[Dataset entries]
*** Block opens ***
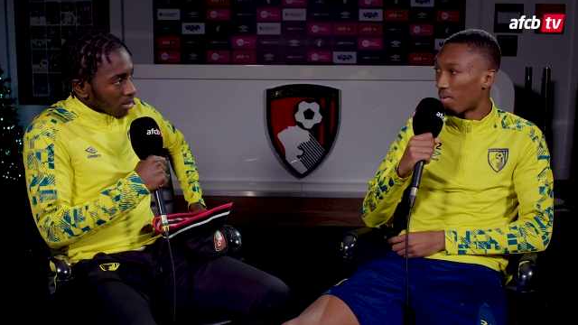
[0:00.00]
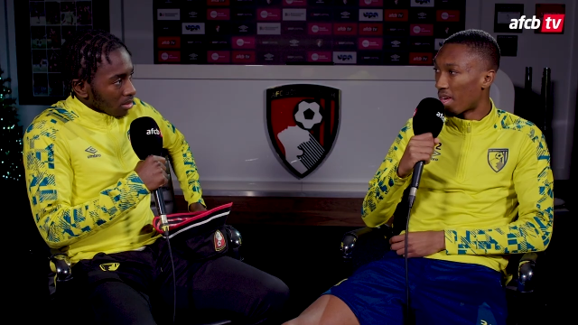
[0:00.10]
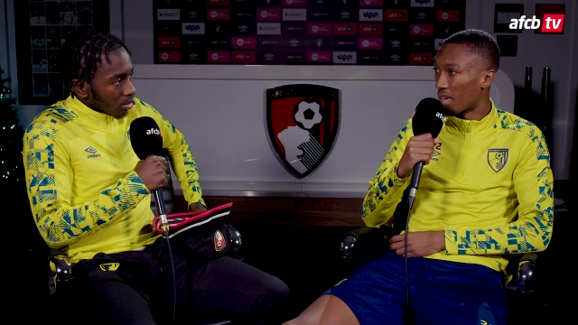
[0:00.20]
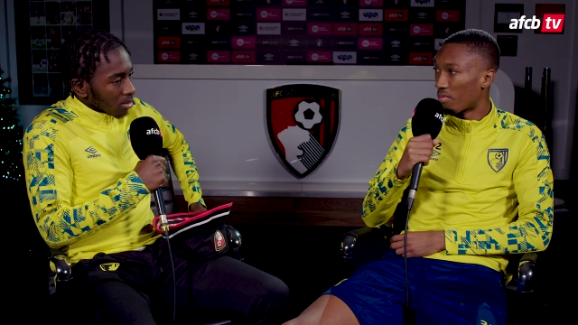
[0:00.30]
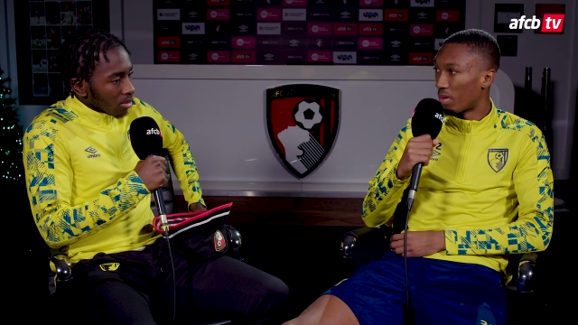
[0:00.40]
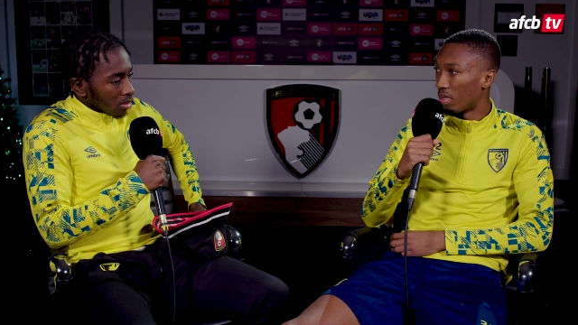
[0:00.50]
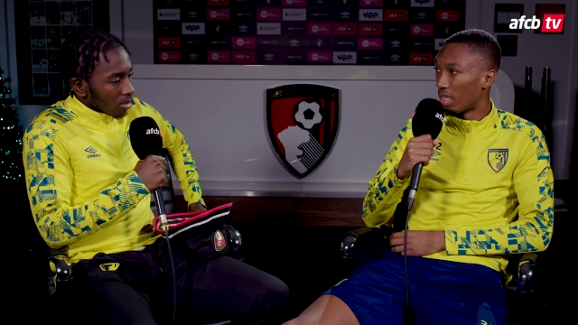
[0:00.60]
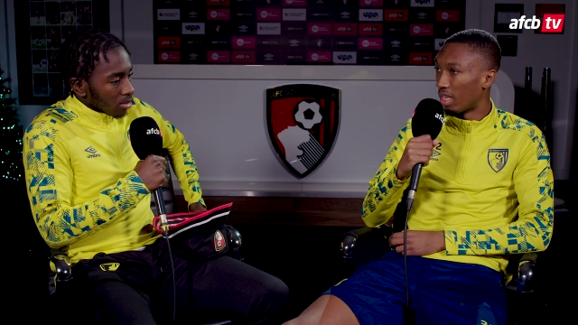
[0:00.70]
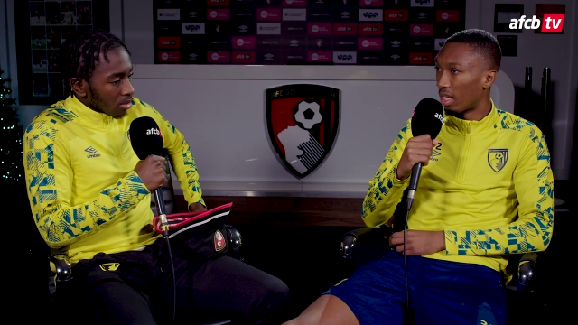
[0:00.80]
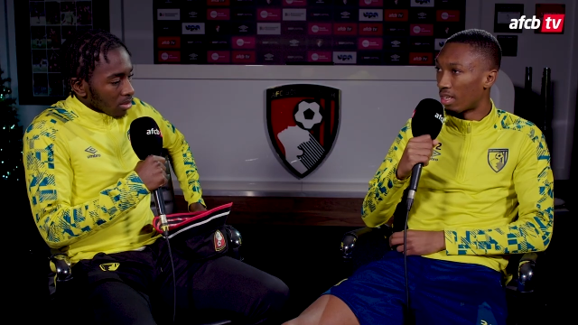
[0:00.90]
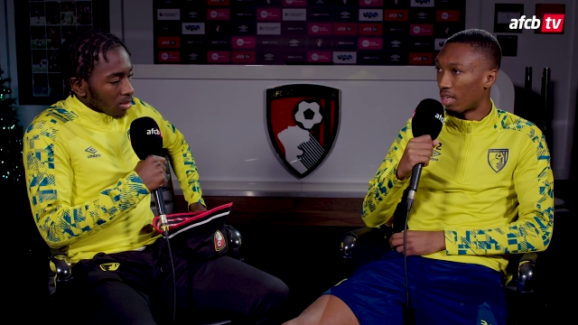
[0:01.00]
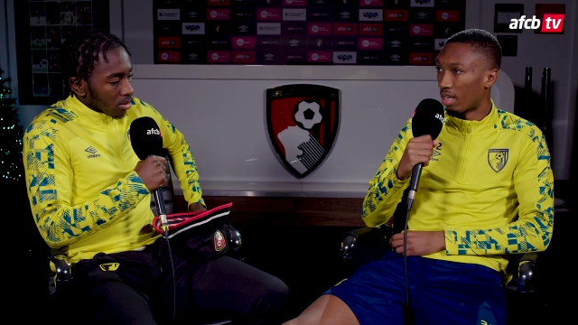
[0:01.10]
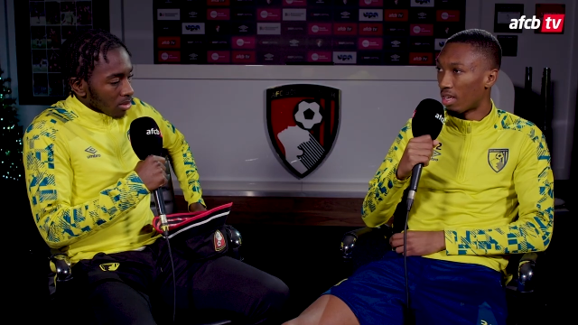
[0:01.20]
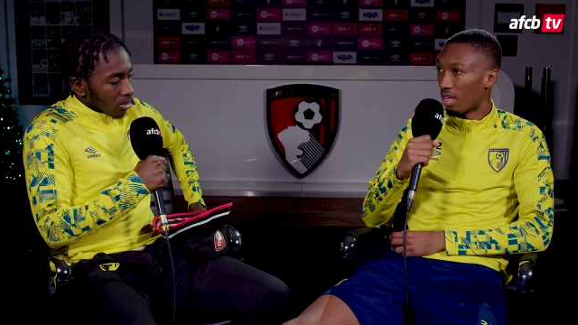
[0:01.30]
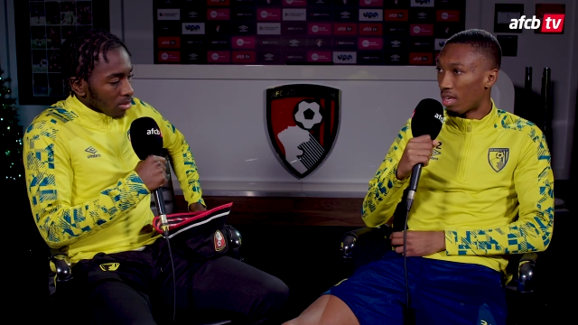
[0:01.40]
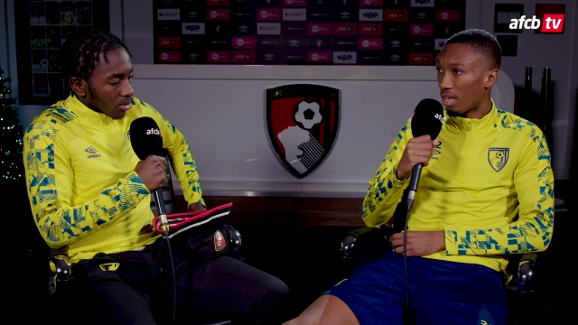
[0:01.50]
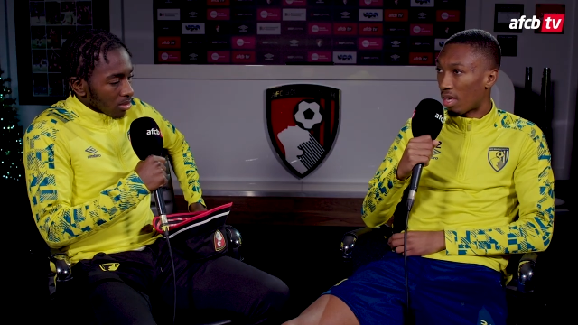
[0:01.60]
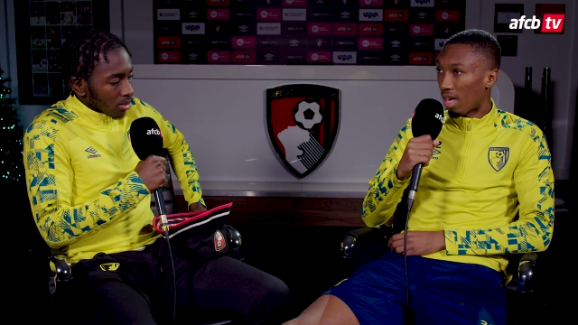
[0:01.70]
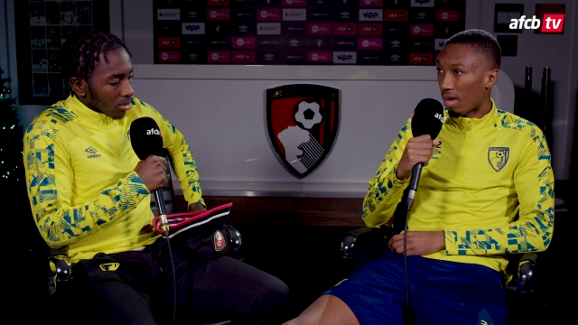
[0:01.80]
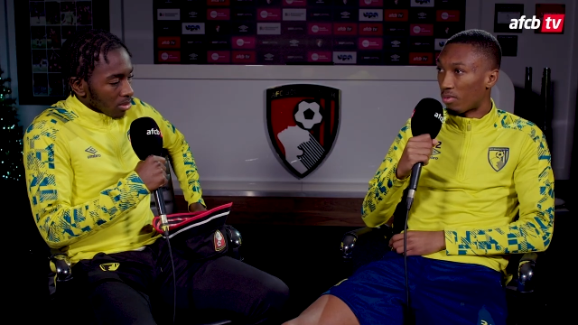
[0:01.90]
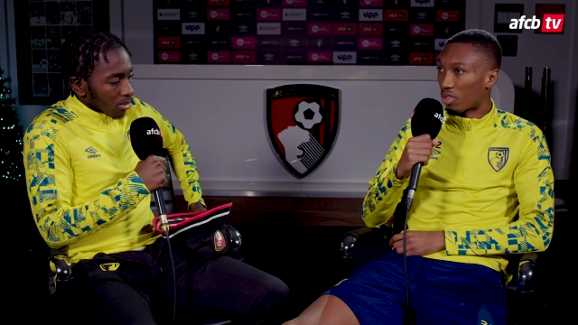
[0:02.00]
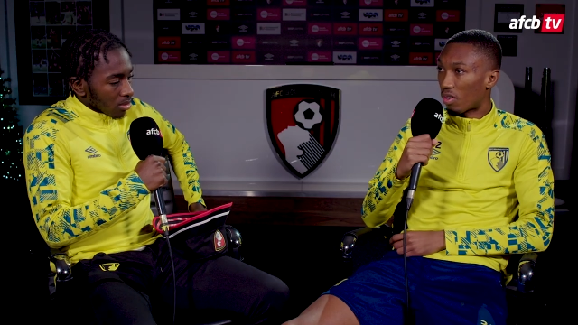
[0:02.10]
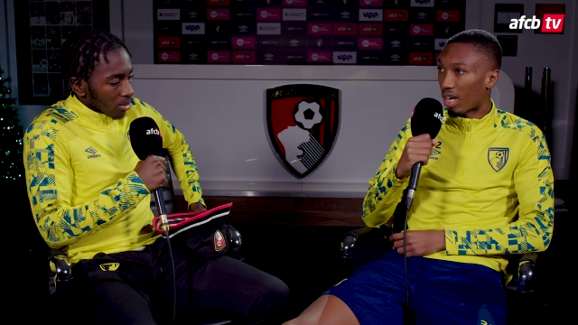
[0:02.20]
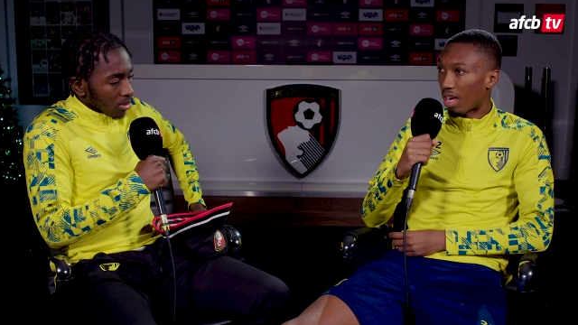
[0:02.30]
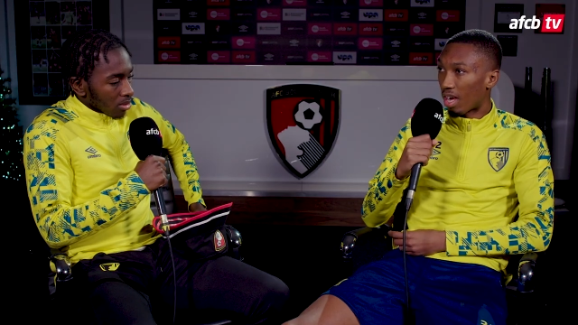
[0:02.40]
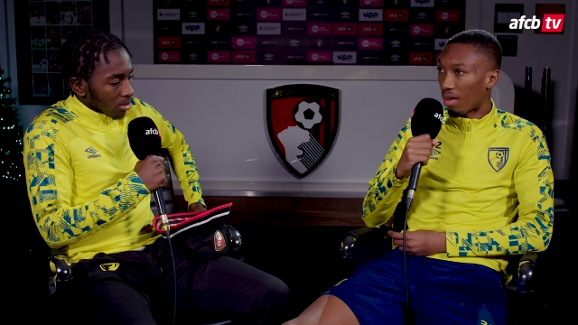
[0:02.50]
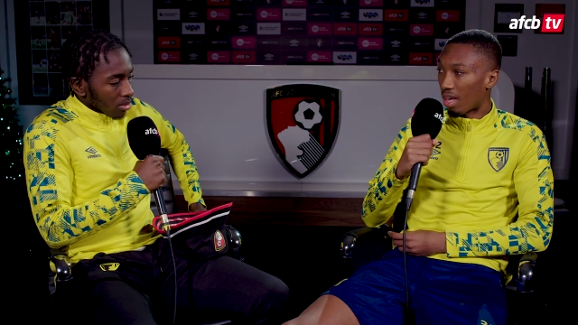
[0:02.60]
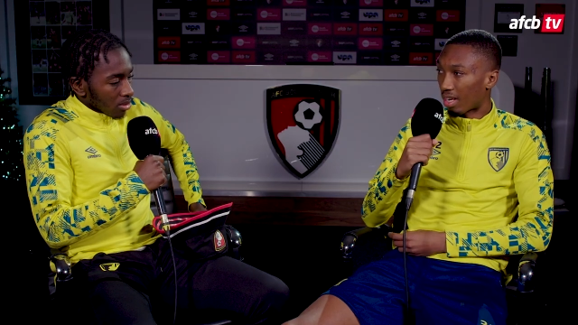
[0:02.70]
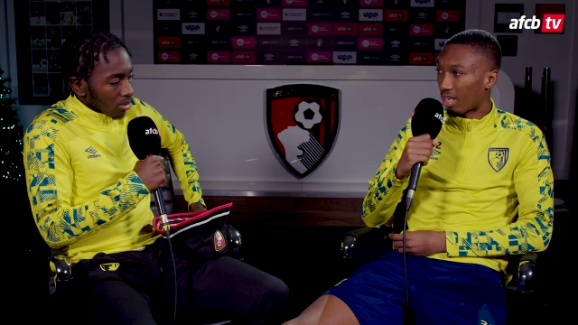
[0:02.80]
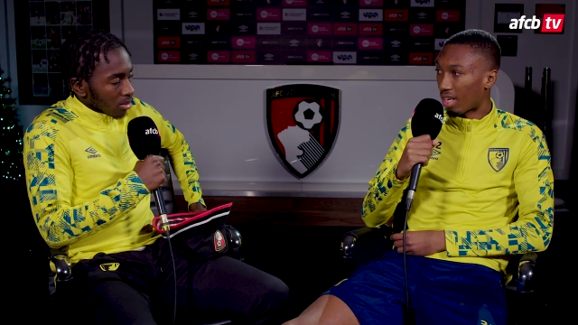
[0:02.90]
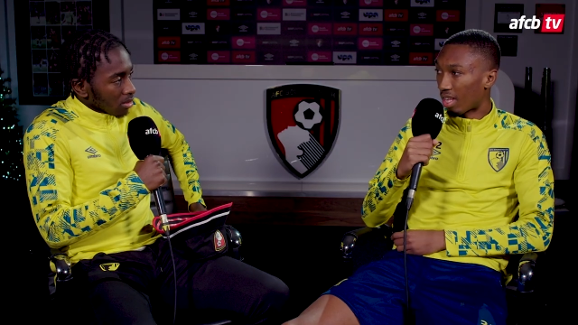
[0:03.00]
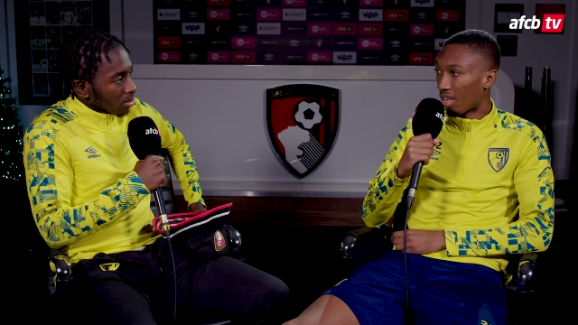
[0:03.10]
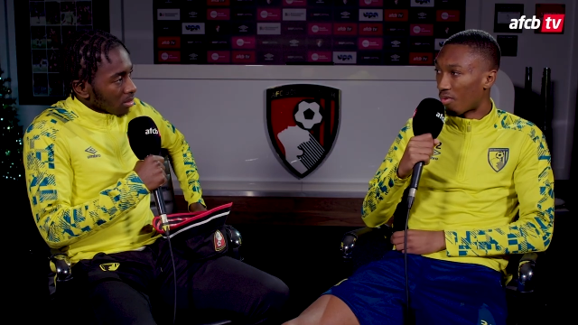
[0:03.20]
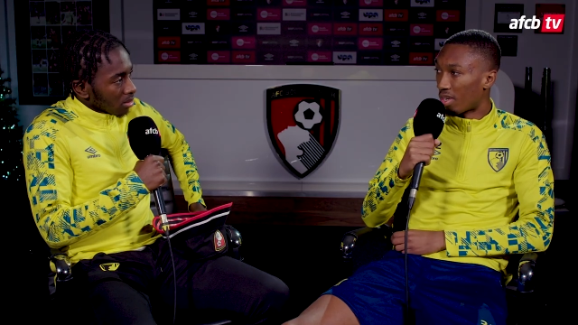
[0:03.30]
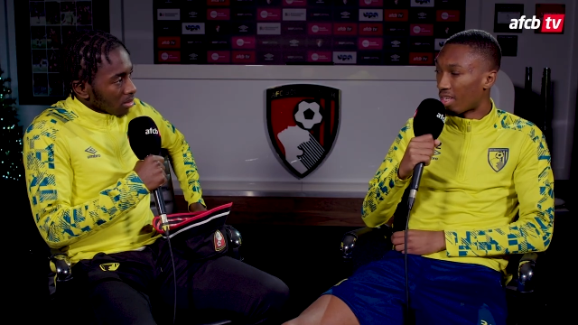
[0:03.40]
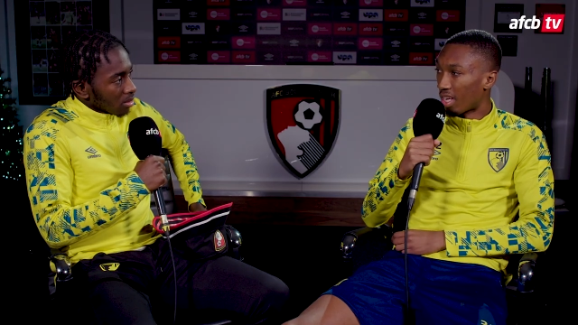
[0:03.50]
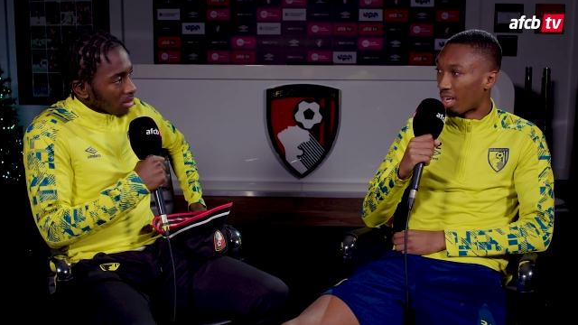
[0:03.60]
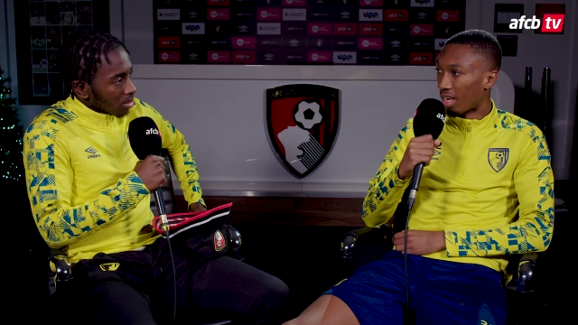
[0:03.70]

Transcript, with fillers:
Speaker 1: to play in the premier league and uh, i'm sure I, I, I can get there one day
*** Block closes ***
_TASK DIRECTIONS:_ Omit every picture, then write out the entries above exactly.

_REPLY TO THE EXERCISE:_
[0:00.00]
[0:00.10]
[0:00.20]
[0:00.30]
[0:00.40]
[0:00.50]
[0:00.60]
[0:00.70]
[0:00.80]
[0:00.90]
[0:01.00]
[0:01.10]
[0:01.20]
[0:01.30]
[0:01.40]
[0:01.50]
[0:01.60]
[0:01.70]
[0:01.80]
[0:01.90]
[0:02.00]
[0:02.10]
[0:02.20]
[0:02.30]
[0:02.40]
[0:02.50]
[0:02.60]
[0:02.70]
[0:02.80]
[0:02.90]
[0:03.00]
[0:03.10]
[0:03.20]
[0:03.30]
[0:03.40]
[0:03.50]
[0:03.60]
[0:03.70]

Transcript, with fillers:
Speaker 1: to play in the premier league and uh, i'm sure I, I, I can get there one day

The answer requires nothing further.